▸ Data provided

---

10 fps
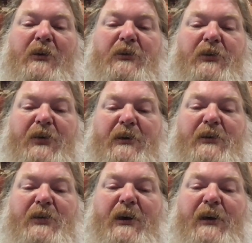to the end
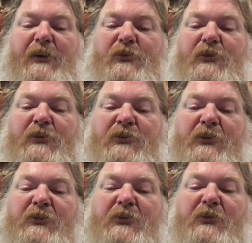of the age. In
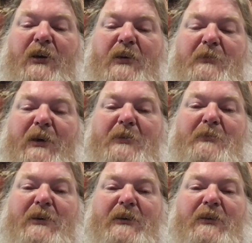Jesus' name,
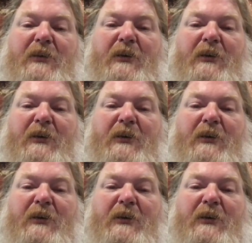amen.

---

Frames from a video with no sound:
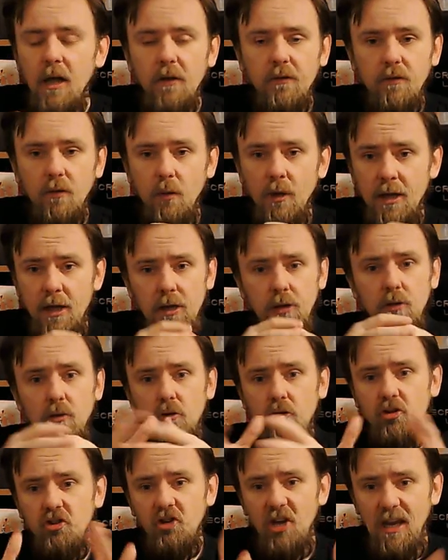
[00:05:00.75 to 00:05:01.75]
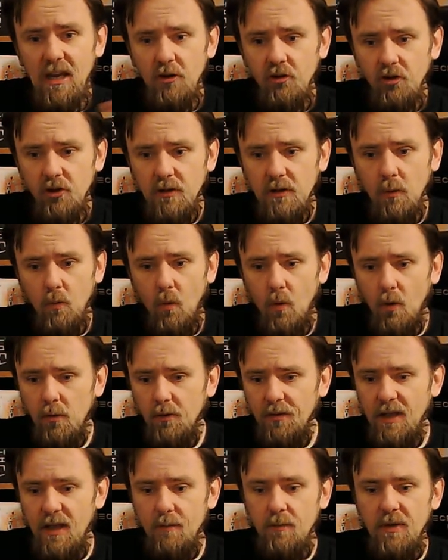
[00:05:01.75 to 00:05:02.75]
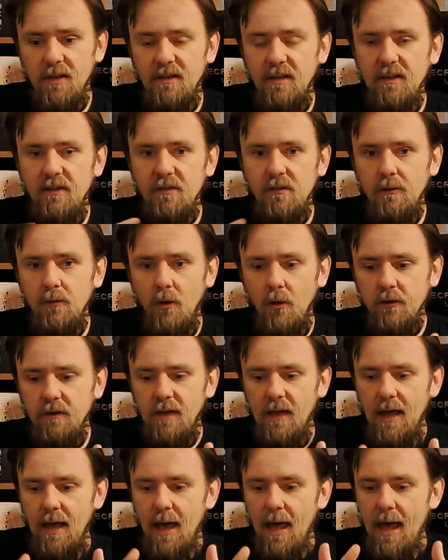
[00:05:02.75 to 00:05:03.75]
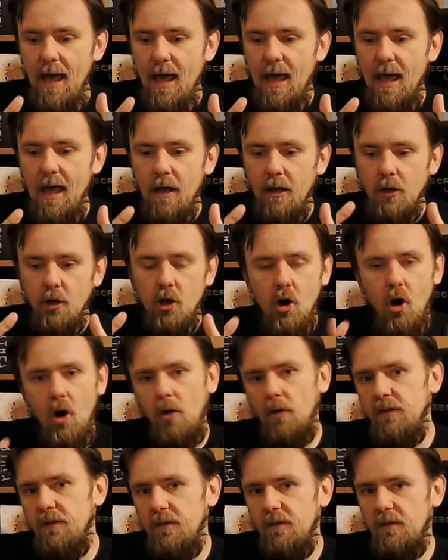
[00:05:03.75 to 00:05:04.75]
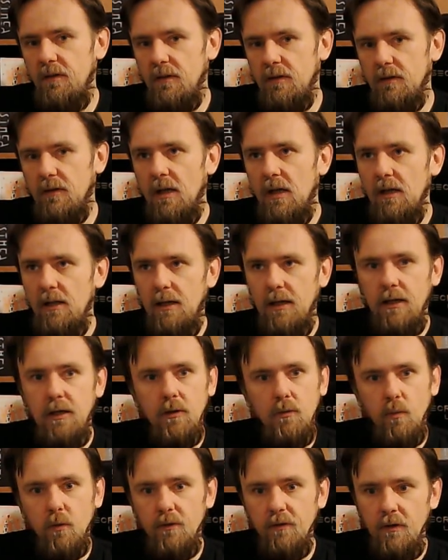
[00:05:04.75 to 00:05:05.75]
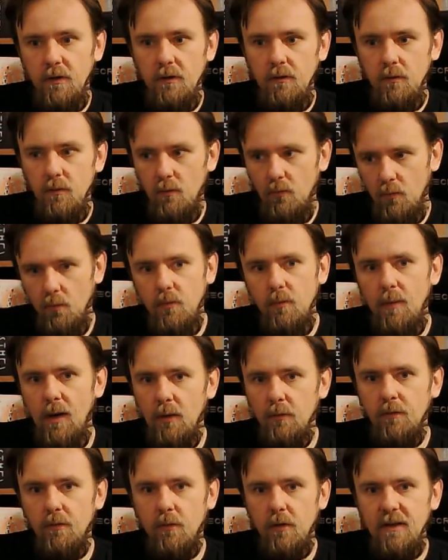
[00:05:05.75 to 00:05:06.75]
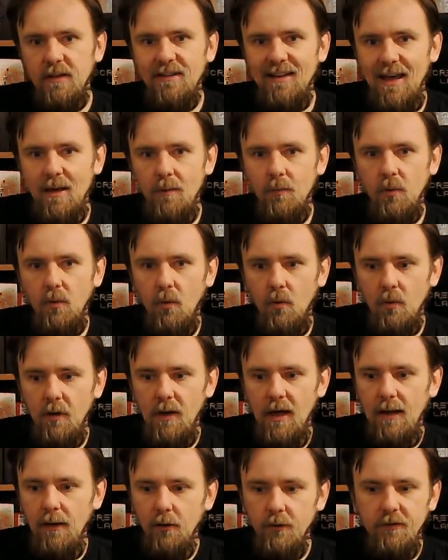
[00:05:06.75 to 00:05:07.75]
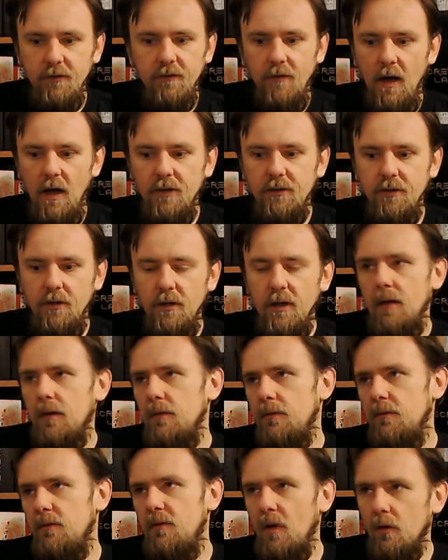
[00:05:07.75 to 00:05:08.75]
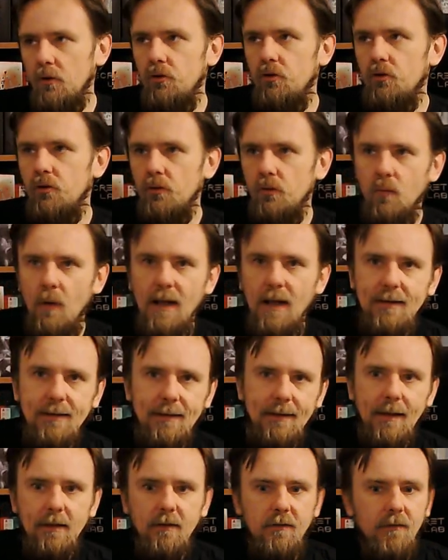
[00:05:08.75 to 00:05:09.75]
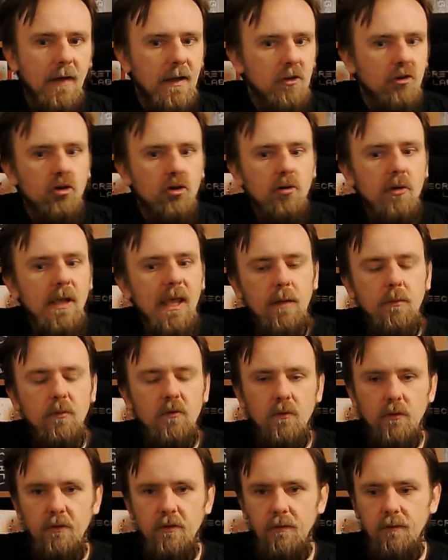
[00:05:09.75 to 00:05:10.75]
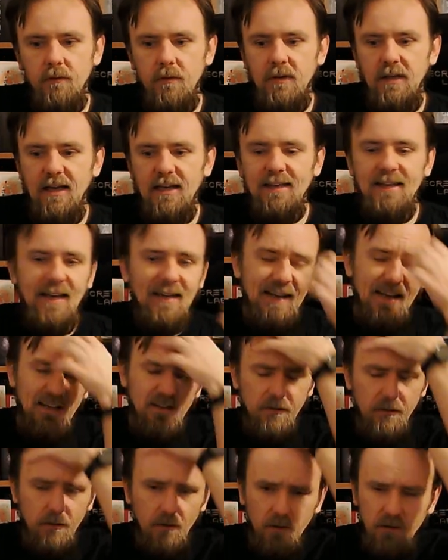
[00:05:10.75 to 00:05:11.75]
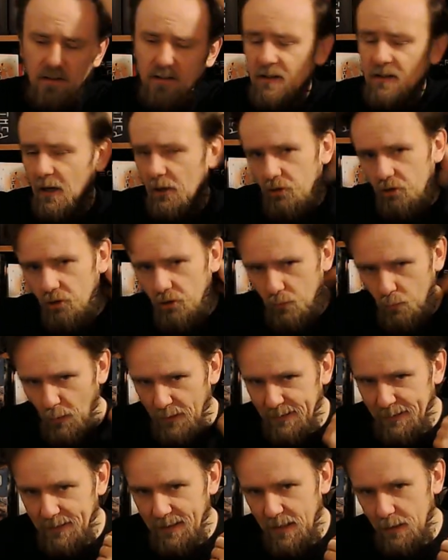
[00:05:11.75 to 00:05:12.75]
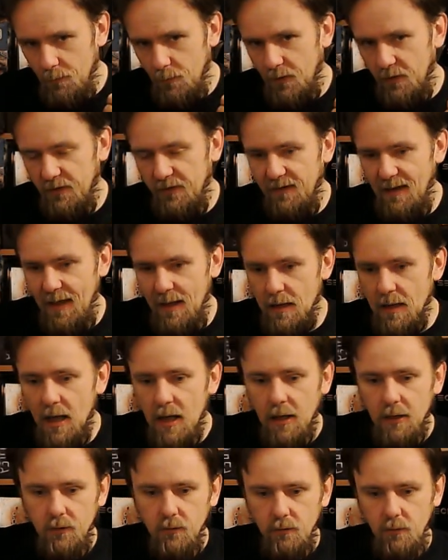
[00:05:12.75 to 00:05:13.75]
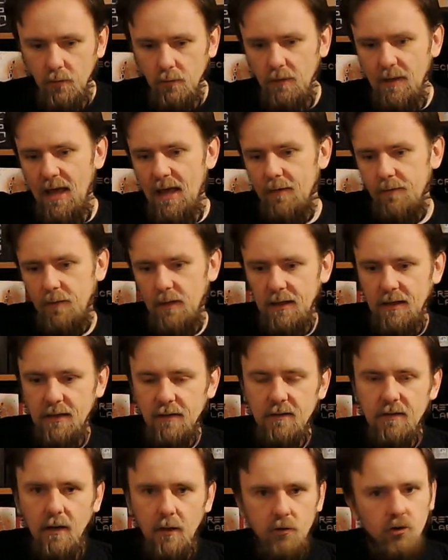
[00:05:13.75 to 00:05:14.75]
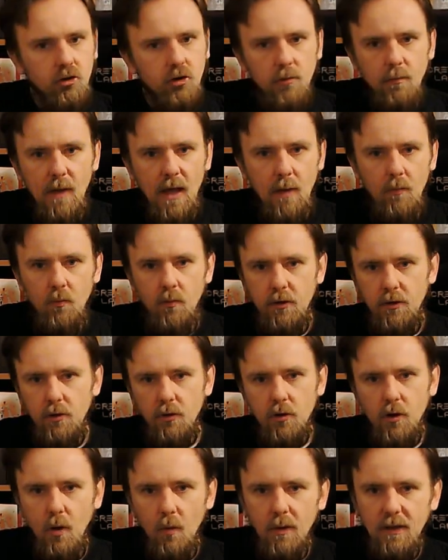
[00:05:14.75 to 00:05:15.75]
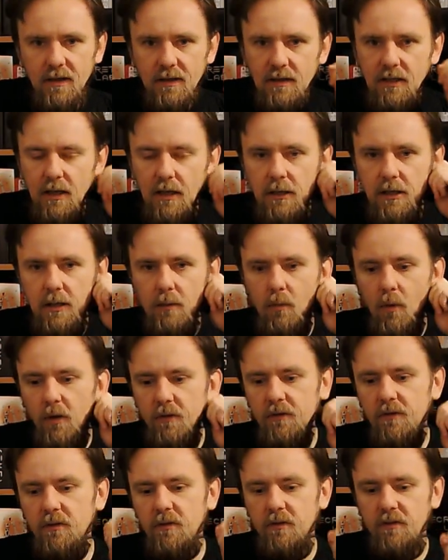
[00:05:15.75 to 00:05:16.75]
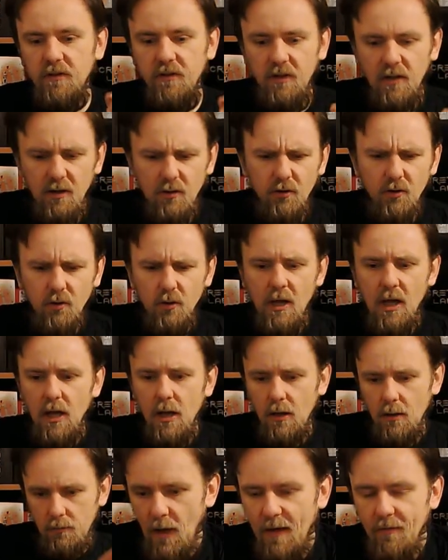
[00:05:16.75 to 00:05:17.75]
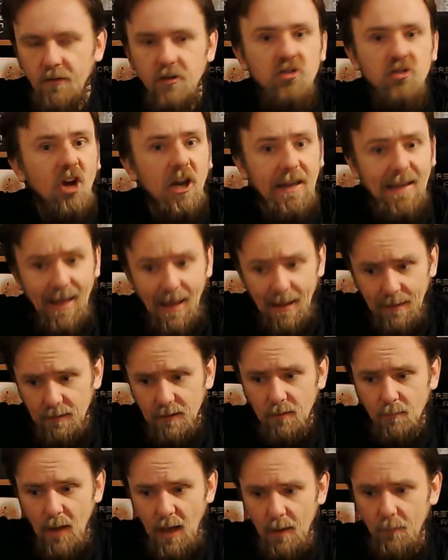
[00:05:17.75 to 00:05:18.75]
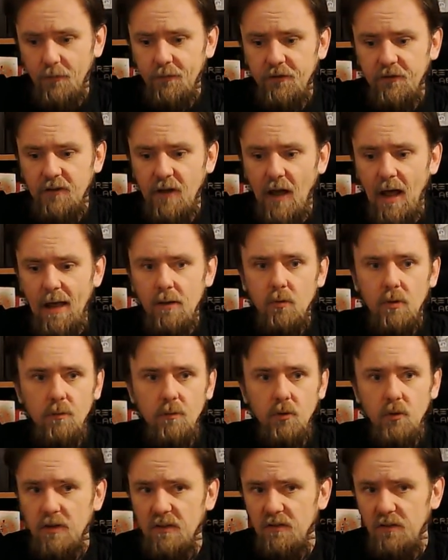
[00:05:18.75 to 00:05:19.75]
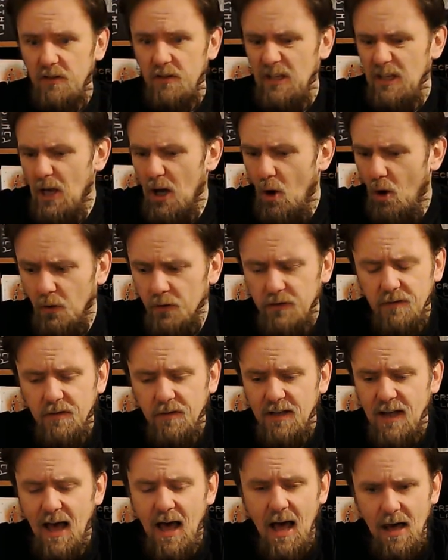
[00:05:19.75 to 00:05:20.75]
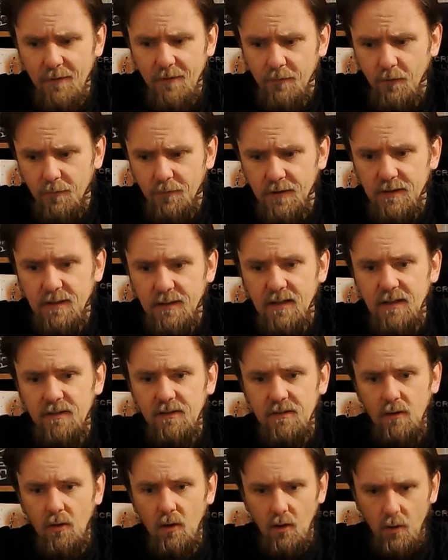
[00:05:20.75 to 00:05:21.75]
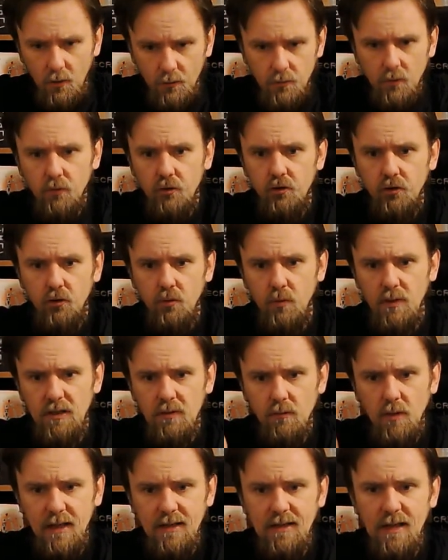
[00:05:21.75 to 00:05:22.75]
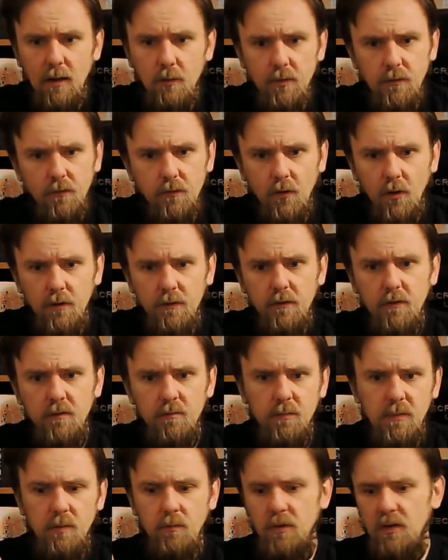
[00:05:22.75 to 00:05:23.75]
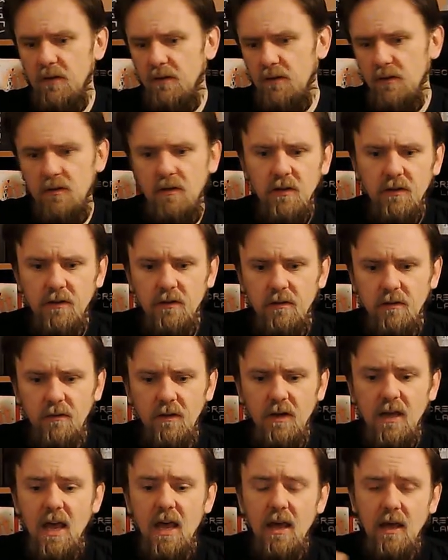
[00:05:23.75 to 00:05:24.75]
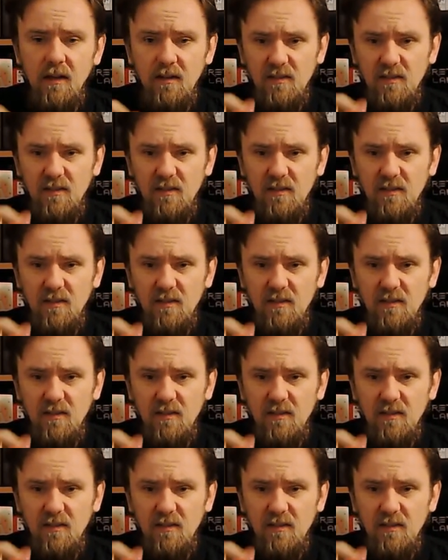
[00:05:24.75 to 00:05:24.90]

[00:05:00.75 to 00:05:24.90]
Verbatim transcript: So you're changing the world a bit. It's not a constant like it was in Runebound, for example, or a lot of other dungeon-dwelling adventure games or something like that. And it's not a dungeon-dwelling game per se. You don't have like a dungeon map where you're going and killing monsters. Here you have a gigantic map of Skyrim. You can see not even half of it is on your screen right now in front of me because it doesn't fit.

---

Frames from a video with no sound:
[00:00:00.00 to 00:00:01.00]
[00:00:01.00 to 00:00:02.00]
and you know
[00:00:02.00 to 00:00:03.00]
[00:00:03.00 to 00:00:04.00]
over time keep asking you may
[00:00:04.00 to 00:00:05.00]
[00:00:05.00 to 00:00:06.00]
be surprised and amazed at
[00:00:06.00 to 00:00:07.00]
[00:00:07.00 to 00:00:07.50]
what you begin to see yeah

---

▸ What you are asked to do
Would you restate, exactly and with no pictures, the lines of the entries above from the one containing "[00:05:23.75 to 00:05:24.75]" through the one containing "[00:05:00.75 to 00:05:24.90]"?

▸ The answer
[00:05:23.75 to 00:05:24.75]
[00:05:24.75 to 00:05:24.90]

[00:05:00.75 to 00:05:24.90]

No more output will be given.